Speaking on a Travel Weekly webcast, vice-president of sales Lee Haslett said: “Leisure has always been incredibly important to Virgin Atlantic. If you look at some of the key routes we serve, but also the experience we offer, I really believe that we are the leisure long-haul airline of choice.
“We absolutely believe leisure will recover faster than business. In fact, we’re starting to see that already; you’re starting to see pockets of people travelling back to where those travel corridors have opened up, where you’re not having to quarantine.”
Haslett said the trend was also showing in the airline’s future booking patterns.
“When we look at places like Barbados and how they’re booking, there’s pent-up demand from a leisure perspective. I think with us in the UK, as soon as we see a few days of rain, we want to get into the aircraft. So I think leisure will return.”
Despite his prediction that business travel would be slower to recover, Haslett insisted some promising signs were emerging.
“People have seen that they can work in a different way, but when I look at our business segments, there is real pent-up demand from a business perspective in certain segments. So if I look at media, entertainment, production, there’s been a real halt on production of media and content creation for films and so forth.
“If I look at West Coast routes, there’s real demand for people to want to travel. There’s a lot of demand for pharmaceutical travel as well, and professional services.”

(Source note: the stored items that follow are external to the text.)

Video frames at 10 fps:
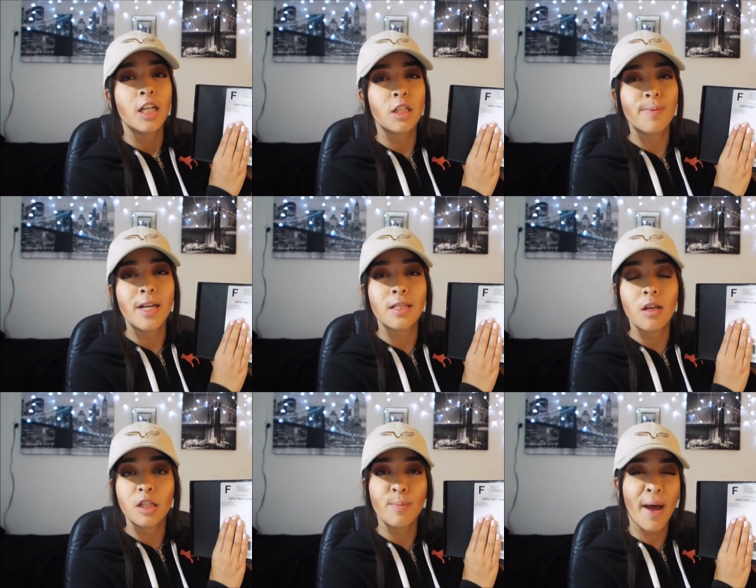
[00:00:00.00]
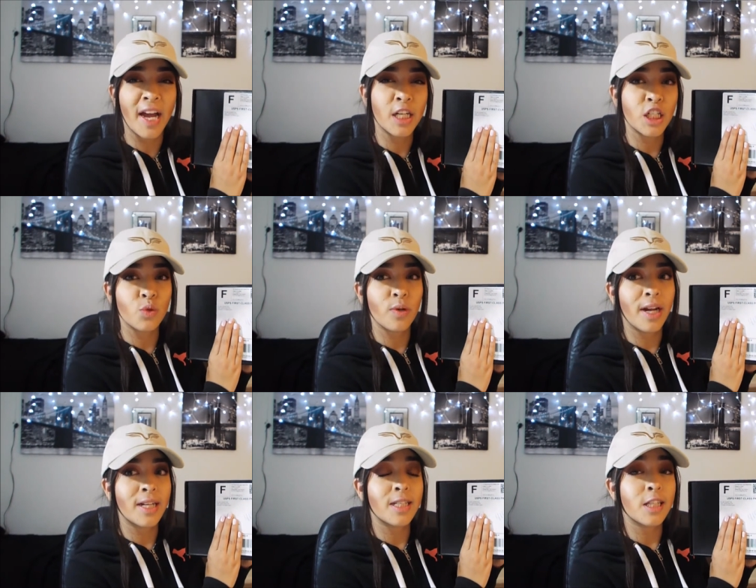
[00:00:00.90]
just because lots of packages were
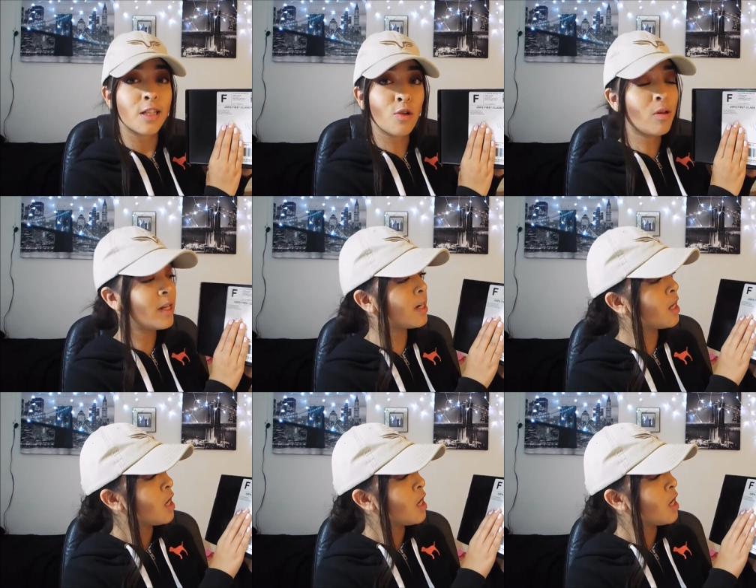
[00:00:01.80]
getting stolen.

Haslett said he was certain that expert advice would play an even more important role in future travel bookings.
“One of the things that will be more important in both leisure and business, certainly in the early time, probably from Q4 this year when people start to return to travel, is that travel agents and travel management companies are going to be more important than ever before,” he said.
“Customers that historically used to be very competent travellers and almost went into autopilot because they knew that whole flying experience are going to be new to travel again because they don’t know what that the onboard experience is going to look like.”
Haslett said he had been talking to a business travel customer last week who had started asking basic questions about flying.
“They were asking me questions like ‘what time should I get to the airport?’ Things that you just knew as a traveller before,” he said. “I think that whole end-to-end experience within travel, not just the airlines, but also when you get to airport, airport experience, hotel, Ubers, or taxis – we’ve all got a part to play. I think more than ever, travel management companies and travel agents are going to be key to the recovery.”